El grupo Runakawsai recicla basura en Las Casas Bajo, para huertos. 25 familias desechan de manera diferenciada. Foto: Patricio Terán / EL COMERCIO
Las calles abarrotadas de basura revelaron dos problemas en la capital: la ineficiencia en la recolección de los desechos por parte de la Empresa Metropolitana de Aseo (Emaseo), y una falta de cultura de la ciudadanía para aprovechar los desechos.
Así explica Roberto Jijón, ingeniero ambiental y catedrático universitario.
Quito genera cada día 2 000 toneladas de basura. El 98% va a parar al relleno sanitario, mientras que en ciudades como Ámsterdam (Holanda), el 10% de la basura va al relleno y el 90% se reutiliza, a pesar de que, según el Municipio, un 57% de los residuos sólidos que genera una familia es orgánico y se puede reutilizar.
Esas cifras reflejan -dice Jijón- una falta de conciencia por parte de la gente, no solo con el dinero de la ciudad: al año se gastan en promedio USD 18,5 millones solo en disposición técnica de residuos domésticos, sino con el ambiente, por el impacto de enterrar los desperdicios.
La gente piensa equivocadamente, dice Jijón, que la basura no es su responsabilidad, sino solo de las autoridades.
Sin embargo, hay organizaciones, familias o vecinos que llevan a cabo planes para disminuir la cantidad de basura que sacan a la calle.

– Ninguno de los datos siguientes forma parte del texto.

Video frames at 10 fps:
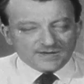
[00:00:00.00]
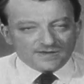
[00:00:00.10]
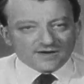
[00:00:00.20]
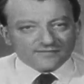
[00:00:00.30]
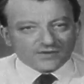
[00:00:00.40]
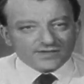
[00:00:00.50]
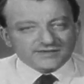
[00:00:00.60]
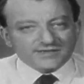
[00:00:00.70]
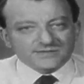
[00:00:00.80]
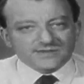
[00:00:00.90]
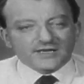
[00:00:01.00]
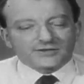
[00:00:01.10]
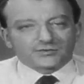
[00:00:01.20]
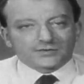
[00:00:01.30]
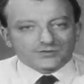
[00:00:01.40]
Therefore, it seems
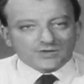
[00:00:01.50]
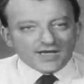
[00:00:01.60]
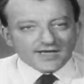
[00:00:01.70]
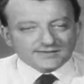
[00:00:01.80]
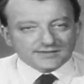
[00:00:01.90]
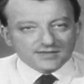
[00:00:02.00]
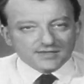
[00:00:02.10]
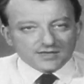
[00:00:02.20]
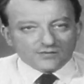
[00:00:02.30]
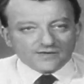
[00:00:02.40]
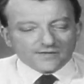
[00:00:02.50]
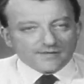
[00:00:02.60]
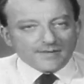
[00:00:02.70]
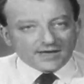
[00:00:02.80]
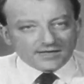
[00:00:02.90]
natural to ask whether
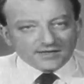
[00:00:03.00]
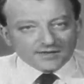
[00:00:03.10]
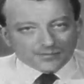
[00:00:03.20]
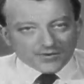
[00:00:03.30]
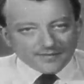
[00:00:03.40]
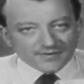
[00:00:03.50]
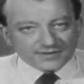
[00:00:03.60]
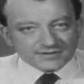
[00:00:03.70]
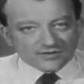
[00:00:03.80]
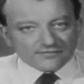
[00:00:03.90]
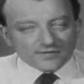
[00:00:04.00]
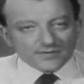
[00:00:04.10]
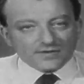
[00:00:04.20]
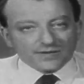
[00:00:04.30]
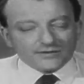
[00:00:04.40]
the magnetic properties of the
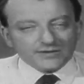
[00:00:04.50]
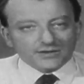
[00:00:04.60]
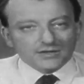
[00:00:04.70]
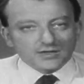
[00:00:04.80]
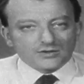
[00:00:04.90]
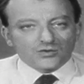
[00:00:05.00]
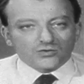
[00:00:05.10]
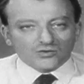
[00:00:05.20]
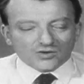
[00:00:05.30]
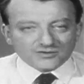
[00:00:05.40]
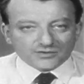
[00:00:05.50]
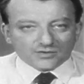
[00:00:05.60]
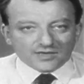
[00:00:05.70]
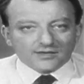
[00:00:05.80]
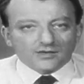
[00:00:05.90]
material don't
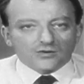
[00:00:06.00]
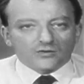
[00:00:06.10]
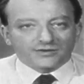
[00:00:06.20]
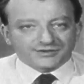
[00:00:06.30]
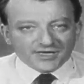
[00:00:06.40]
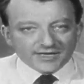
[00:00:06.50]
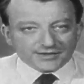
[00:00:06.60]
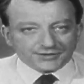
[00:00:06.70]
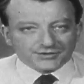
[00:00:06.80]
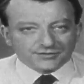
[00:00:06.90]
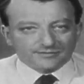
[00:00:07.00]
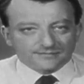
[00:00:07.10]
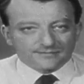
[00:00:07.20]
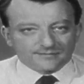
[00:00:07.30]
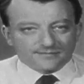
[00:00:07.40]
also undergo a change.
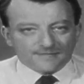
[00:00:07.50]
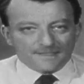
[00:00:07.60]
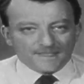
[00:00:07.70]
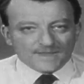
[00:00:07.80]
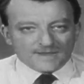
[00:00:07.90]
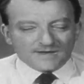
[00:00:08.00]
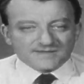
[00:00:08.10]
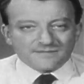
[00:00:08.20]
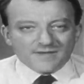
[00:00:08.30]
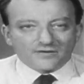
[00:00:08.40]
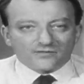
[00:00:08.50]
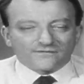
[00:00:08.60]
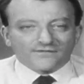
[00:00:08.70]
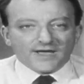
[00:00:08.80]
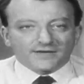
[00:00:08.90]
As a matter
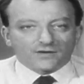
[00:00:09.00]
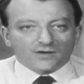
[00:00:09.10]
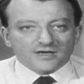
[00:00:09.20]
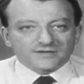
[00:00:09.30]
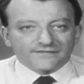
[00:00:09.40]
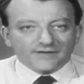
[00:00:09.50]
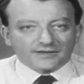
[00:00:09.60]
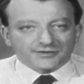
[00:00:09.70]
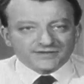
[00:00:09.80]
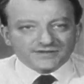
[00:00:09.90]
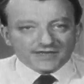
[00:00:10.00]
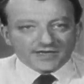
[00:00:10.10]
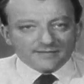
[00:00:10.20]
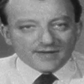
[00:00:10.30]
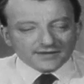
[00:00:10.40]
of fact, the laws of electricity
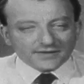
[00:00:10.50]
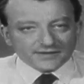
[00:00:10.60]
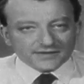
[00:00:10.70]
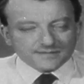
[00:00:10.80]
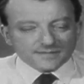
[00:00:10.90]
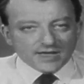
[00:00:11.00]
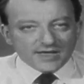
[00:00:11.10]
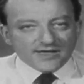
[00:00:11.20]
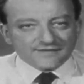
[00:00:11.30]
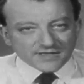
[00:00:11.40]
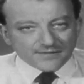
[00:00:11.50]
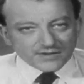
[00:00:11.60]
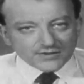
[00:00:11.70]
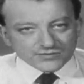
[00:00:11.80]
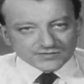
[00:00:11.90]
and magnetism have
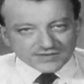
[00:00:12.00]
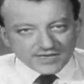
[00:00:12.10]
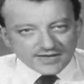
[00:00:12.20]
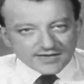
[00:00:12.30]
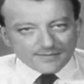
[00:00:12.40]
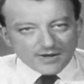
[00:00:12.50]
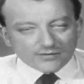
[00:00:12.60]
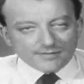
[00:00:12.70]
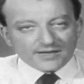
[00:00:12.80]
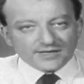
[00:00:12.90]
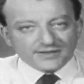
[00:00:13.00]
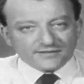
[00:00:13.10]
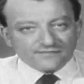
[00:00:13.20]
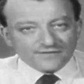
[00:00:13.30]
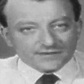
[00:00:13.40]
something to say about
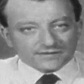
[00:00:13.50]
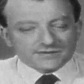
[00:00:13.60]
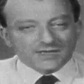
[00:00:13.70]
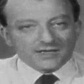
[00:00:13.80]
magnetic fields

En el barrio Las Casas Bajo, por ejemplo, una agrupación aprovecha todos los residuos orgánicos que se generan en casa. Son 25 familias que desechan de manera diferenciada, y con las cáscaras de frutas, legumbres y otros desperdicios de la cocina hacen abono.
Marcos Toscano, director de la Fundación Runakawsai y quien encabeza el proyecto, explica que el barrio tiene desde hace ocho años un centro de permacultura (agricultura en ambientes urbanos), donde además de recoger residuos orgánicos de casa, reciben desechos de jardinería.
Este funciona en un terreno que les fue dado en comodato. Antes era un botadero y hoy cuenta con aulas donde se dan clases de agroecología. También hay huertos. Cada mes, unas 250 personas reciben cursos, capacitaciones, hacen bioferias y más.
La idea nació de la misma comunidad. Los vecinos se organizaron y comenzaron a darle vida al proyecto.
Hacen autogestión y sacan fondos con los cursos y la venta del abono. Además tienen una carpintería, un invernadero y dos baños aboneros secos. Se trata de inodoros que no usan agua sino el aserrín que sale de la carpintería. Hacen abono con excrementos. Con esa tierra nutren a 30 árboles frutales.
Funciona de manera sencilla: la persona ocupa el baño y en lugar de arrojar agua coloca aserrín. Una vez que se llena, colocan lombrices, ceniza y se deja reposar por ocho meses y se vuelve tierra abonada.
Por cada baño se producen 20 carretillas de humus. En el mercado, cada carretilla cuesta cerca de USD 20. La ganancia, advierte Toscano, va más allá de lo económico: gana la naturaleza en sí.
Cada dos o tres días, cada familia deja una funda con basura orgánica. Esos desperdicios son colocados en una lombricera grande de 2 metros de largo por 50 cm de profundidad. Se la debe tapar con tierra y con paja y las lombrices hacen el resto. El resultado: suelo rico en nutrientes para usar en los 20 huertos que manejan.
Parte de esa producción sirve para abastecer a unas 20 personas, y el resto se lo vende a restaurantes cercanos.
Cosechan lechuga, cebolla, brócoli, rábano, acelga… En mantener los huertos invierten USD 50 al mes, pero les ahorra cerca de USD 150.
Para Jijón, hace falta inversión en educación y programas de concienciación para crear una cultura de reciclaje.
Los Pérez, quienes viven en Santa Anita (norte), también son ejemplo de tratamiento adecuado de desechos. Juan Carlos, el padre, cuenta que en la cocina hay tres tachos: uno para lo orgánico, otro para papel, cartón y botellas y un último para el resto.
Sus hijos, pasando un día, colocan los desechos orgánicos en una compostera que hay en el patio de su casa. El plástico y el papel lo venden a un reciclador y obtienen entre USD 5 y USD 8 al mes, y el resto lo sacan para que se lleve el recolector. Según Pérez, lograron reducir en un 70% la basura que sacan a la calle.
Para Diego Hurtado, urbanista y catedrático universitario, hace falta una política pública que encamine a la ciudad hacia una cultura de responsabilidad.
Hurtado asegura que si hubiese la normativa para que exista una separación en la fuente, la situación sería distinta. El Municipio, insiste, debería buscar la forma de incentivar esas buenas prácticas, y capacitar a la comunidad para que deje de ver la basura como desechos y empiece a verla como recurso.